A Docker Compose to run a local ChatGPT-like application using Ollama, Open WebUI & Mistral-7B-v0.1.
Simply run:
docker compose up
The ollama-models-pull service will trigger an API call to Ollama to pull the mistral model (~4GB) and shutdown when it's done. You should see the progress in the logs of that service which should end with:
{"status":"verifying sha256 digest"}
{"status":"writing manifest"}
{"status":"removing any unused layers"}
{"status":"success"}
To verify the list of downloaded models, you can call Ollama on
http://localhost:11434/api/tags
.
The models are stored in a volume to avoid downloading them at each restart of Ollama.
Once the model downloaded, you can go to http://localhost. By default, the port number mapped to the host is 80
, but you can change it by editing the docker-compose.yml
file). Next, sign up to create an account (everything is local) and log in. On the top of the page, look for the Select a model
dropdown menu and select mistral:latest
. After selecting it, click on the Set as default
link to avoid having to select it again each time you create a new discussion.
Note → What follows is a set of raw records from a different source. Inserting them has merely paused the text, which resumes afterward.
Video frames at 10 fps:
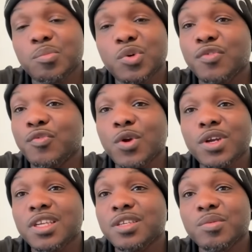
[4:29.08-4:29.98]
put a
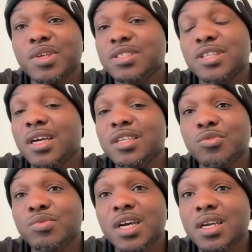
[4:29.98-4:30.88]
fork in you. It's done.
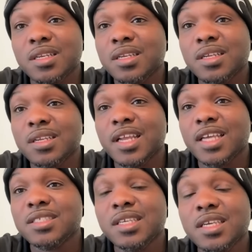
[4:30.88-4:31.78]
You done.
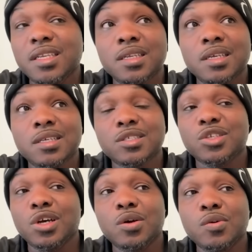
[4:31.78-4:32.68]
That's it.
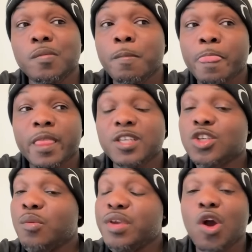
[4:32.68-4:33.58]
So it's
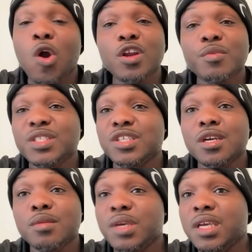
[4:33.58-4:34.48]
gonna be hard to
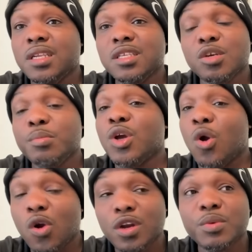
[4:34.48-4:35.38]
return, man. It's gonna be
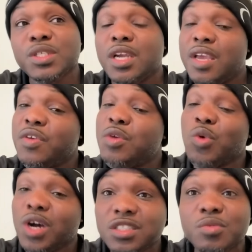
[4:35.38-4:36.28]
hard to return. If he
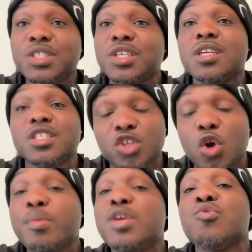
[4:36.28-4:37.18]
was to return, it's
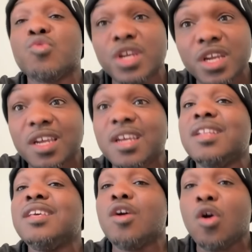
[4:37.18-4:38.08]
gonna be
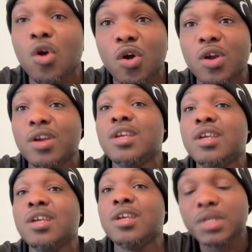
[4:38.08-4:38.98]
really hard
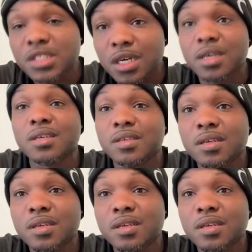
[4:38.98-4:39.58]
to return,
By default, Ollama is set to use 1 NVIDIA GPU:
deploy:
resources:
reservations:
devices:
- driver: nvidia
count: 1
capabilities: [ gpu ]
If you want to run on CPU, you can comment the lines showed above in the docker-compose.yml
file and then run docker compose up
.
If you want to run on an NVIDIA GPU, make sure that your Docker daemon configuration file contains the following:
"runtimes": {
"nvidia": {
"path": "nvidia-container-runtime",
"runtimeArgs": []
}
}
You can also add
"default-runtime": "nvidia"
.
Also, you should have installed the NVIDIA CUDA Toolkit. To verify that Docker can access your GPU, you can run:
docker run --runtime nvidia --rm nvidia/cuda:12.3.1-base-ubuntu20.04 nvidia-smi
Note
Make sure that the version of the nvidia/cuda
image is aligned with the CUDA version installed using the toolkit.